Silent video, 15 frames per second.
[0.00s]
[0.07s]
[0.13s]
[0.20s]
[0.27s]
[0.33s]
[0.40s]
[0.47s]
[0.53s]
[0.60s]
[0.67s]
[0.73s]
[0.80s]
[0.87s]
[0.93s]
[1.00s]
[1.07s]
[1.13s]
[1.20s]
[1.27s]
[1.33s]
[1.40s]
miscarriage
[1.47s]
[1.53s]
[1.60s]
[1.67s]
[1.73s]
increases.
---
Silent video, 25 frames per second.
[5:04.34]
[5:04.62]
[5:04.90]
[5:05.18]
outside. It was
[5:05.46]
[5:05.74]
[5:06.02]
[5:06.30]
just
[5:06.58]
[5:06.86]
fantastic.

◆ **What is required**
Where does the word "video" appear in the material above? Copy every line that holds it.

◆ **Output**
Silent video, 15 frames per second.
Silent video, 25 frames per second.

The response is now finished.